No retry: You can set retry policy to "no retry", which disables the retry logic. The SDK tries to connect once and send a message once, assuming the connection is established. This policy is typically used in scenarios with bandwidth or cost concerns. If you choose this option, messages that fail to send are lost and can't be recovered.

Retry policy APIs

SDK	SetRetryPolicy method	Policy implementations	Implementation guidance
C	IOTHUB_CLIENT_RESULT IoTHubDeviceClient_SetRetryPolicy	See: IOTHUB_CLIENT_RETRY_POLICY	C implementation
Java	SetRetryPolicy	Default: ExponentialBackoffWithJitter class Custom: implement RetryPolicy interface No retry: NoRetry class	Java implementation
.NET	DeviceClient.SetRetryPolicy	Default: ExponentialBackoff class Custom: implement IRetryPolicy interface No retry: NoRetry class	C# implementation
Node	setRetryPolicy	Default: ExponentialBackoffWithJitter class Custom: implement RetryPolicy interface No retry: NoRetry class	Node implementation
Python	Not currently supported	Not currently supported	Built-in connection retries: Dropped connections are retried with a fixed 10-second interval by default. This functionality can be disabled if desired, and the interval can be configured.

Hub reconnection flow

If you use IoT Hub only without DPS, use the following reconnection strategy.
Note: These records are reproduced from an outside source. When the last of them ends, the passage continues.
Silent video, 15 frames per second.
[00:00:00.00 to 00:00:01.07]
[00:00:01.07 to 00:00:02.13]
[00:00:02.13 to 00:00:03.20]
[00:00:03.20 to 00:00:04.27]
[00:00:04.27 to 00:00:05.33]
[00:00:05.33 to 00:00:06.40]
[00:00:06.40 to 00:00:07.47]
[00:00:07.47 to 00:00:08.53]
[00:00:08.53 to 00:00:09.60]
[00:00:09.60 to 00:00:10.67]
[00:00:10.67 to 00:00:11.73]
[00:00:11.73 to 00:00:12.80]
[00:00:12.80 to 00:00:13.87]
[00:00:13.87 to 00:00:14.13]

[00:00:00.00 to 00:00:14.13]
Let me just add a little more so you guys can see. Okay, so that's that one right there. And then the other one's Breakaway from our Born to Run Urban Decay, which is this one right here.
When a device fails to connect to IoT Hub, or is disconnected from IoT Hub:

Use an exponential back-off with jitter delay function.
Reconnect to IoT Hub.

The following diagram summarizes the reconnection flow:

Diagram of device reconnect flow for IoT Hub.
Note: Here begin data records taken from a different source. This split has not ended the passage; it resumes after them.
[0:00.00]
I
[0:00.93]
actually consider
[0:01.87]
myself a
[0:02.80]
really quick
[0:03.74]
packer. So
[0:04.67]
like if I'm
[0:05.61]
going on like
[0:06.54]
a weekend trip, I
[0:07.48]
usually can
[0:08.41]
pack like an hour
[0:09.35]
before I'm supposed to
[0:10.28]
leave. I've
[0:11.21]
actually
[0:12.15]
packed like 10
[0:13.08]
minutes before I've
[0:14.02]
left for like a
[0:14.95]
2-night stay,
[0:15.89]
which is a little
Hub with DPS reconnection flow

If you use IoT Hub with DPS, use the following reconnection strategy.

When a device fails to connect to IoT Hub, or is disconnected from IoT Hub, reconnect based on the following cases:

Reconnection scenario	Reconnection strategy
For errors that allow connection retries (HTTP response code 500)	Use an exponential back-off with jitter delay function. Reconnect to IoT Hub.
For errors that indicate a retry is possible, but reconnection has failed 10 consecutive times	Reprovision the device to DPS.
For errors that don't allow connection retries (HTTP responses 401, Unauthorized or 403, Forbidden or 404, Not Found)	Reprovision the device to DPS.